Current reinforcement learning from verifiable rewards (RLVR) often relies on a narrow feedback mechanism: a single bit indicating the correctness of a final answer. However, many real-world scenarios provide richer feedback, including execution traces, tool outputs, expert corrections, and model self-evaluations. The paper "Reinforcement Learning from Rich Feedback with Distributional DAgger" introduces DistIL, an approach designed to effectively utilize this richer feedback.
DistIL employs a distributional variant of the classic DAgger imitation learning algorithm. It uses a forward cross-entropy objective, which allows the learner to access an expert distribution on states visited by the current policy. This objective facilitates sequence-level gradient propagation for rich credit assignment, tracing future expert-student disagreements back to earlier decisions.
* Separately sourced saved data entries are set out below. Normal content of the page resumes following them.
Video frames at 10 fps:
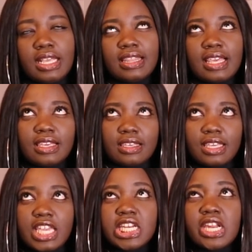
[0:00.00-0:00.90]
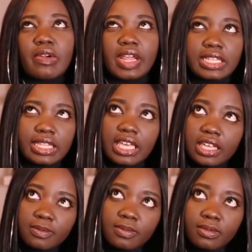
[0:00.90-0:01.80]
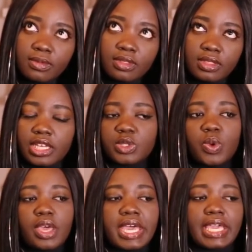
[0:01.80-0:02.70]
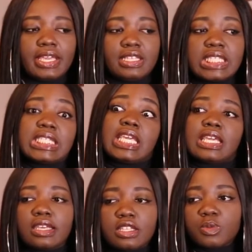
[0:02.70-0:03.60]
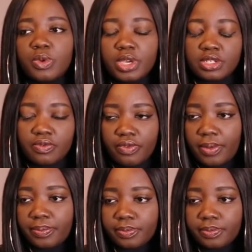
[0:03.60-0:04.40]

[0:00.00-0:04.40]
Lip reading: I think indirectly, that's where I seek inspiration from.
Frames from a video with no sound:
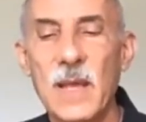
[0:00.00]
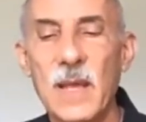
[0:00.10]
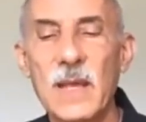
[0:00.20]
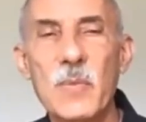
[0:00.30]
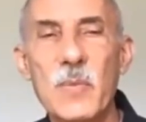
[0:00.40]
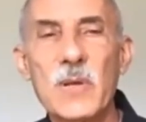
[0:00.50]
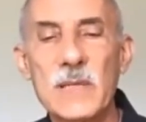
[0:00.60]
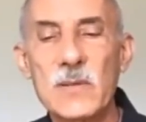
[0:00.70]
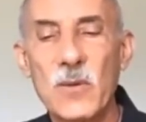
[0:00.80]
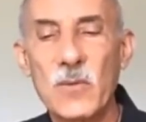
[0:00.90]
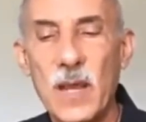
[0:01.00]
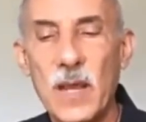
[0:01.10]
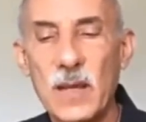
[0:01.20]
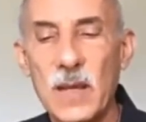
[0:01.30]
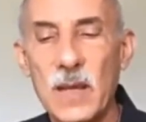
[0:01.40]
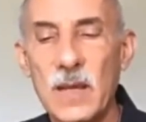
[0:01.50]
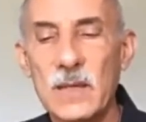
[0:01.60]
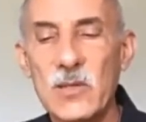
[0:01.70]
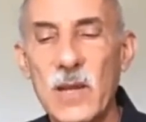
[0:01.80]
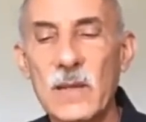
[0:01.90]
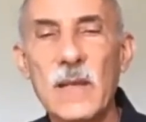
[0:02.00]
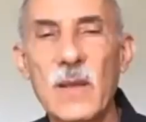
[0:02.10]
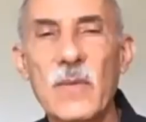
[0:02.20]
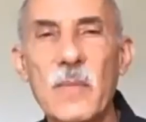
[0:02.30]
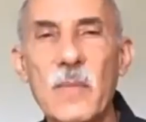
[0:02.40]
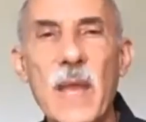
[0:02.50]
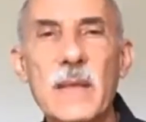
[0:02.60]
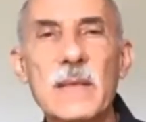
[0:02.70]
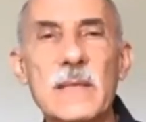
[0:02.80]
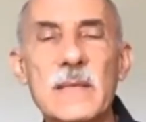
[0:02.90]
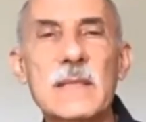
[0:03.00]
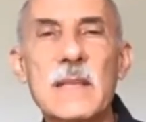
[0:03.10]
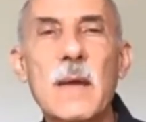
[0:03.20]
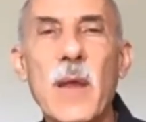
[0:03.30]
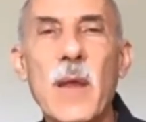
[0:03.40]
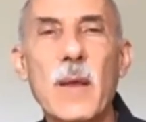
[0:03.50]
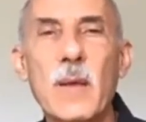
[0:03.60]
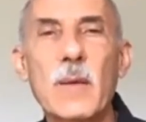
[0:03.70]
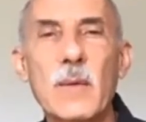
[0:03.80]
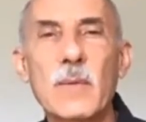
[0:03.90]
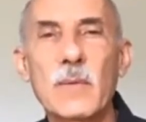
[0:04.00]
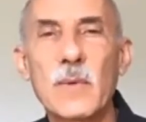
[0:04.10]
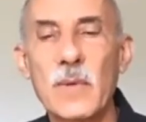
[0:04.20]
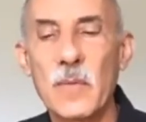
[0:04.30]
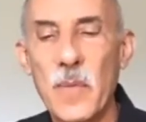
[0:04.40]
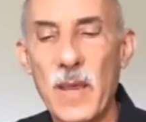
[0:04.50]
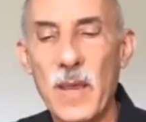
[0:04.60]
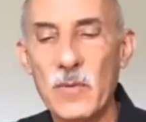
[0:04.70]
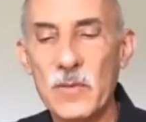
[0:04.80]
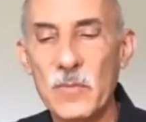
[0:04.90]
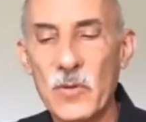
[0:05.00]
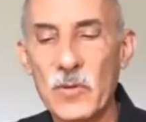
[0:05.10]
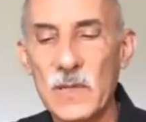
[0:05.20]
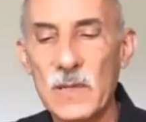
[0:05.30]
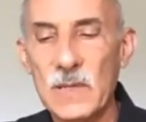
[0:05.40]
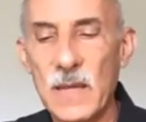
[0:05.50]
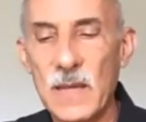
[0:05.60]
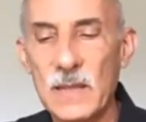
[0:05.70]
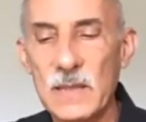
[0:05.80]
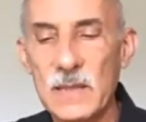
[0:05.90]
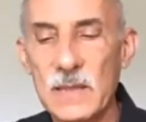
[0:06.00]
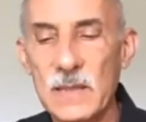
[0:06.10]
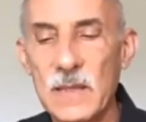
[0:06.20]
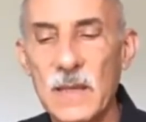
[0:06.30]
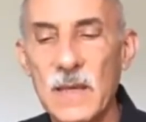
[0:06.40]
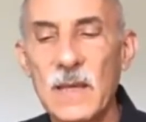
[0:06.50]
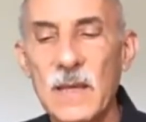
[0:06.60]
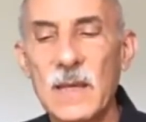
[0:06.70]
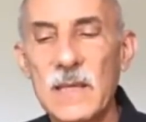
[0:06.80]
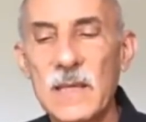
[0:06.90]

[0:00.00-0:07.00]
And he put his own hand gently on the man's stomach, where the pain was most intense, and said,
Unlike prior RL with self-distillation objectives (e.g., based on reverse KL or Jensen-Shannon), which may not guarantee monotonic policy improvement, DistIL's forward cross-entropy objective ensures monotonic policy improvement and provides guarantees on regret. The approach also optimizes a lower bound on the teacher-weighted likelihood of success, contributing to improved Pass@N scores. Empirical evaluations demonstrate that DistIL outperforms RLVR and existing self-distillation baselines across various domains, including scientific reasoning, coding, and solving challenging mathematical problems.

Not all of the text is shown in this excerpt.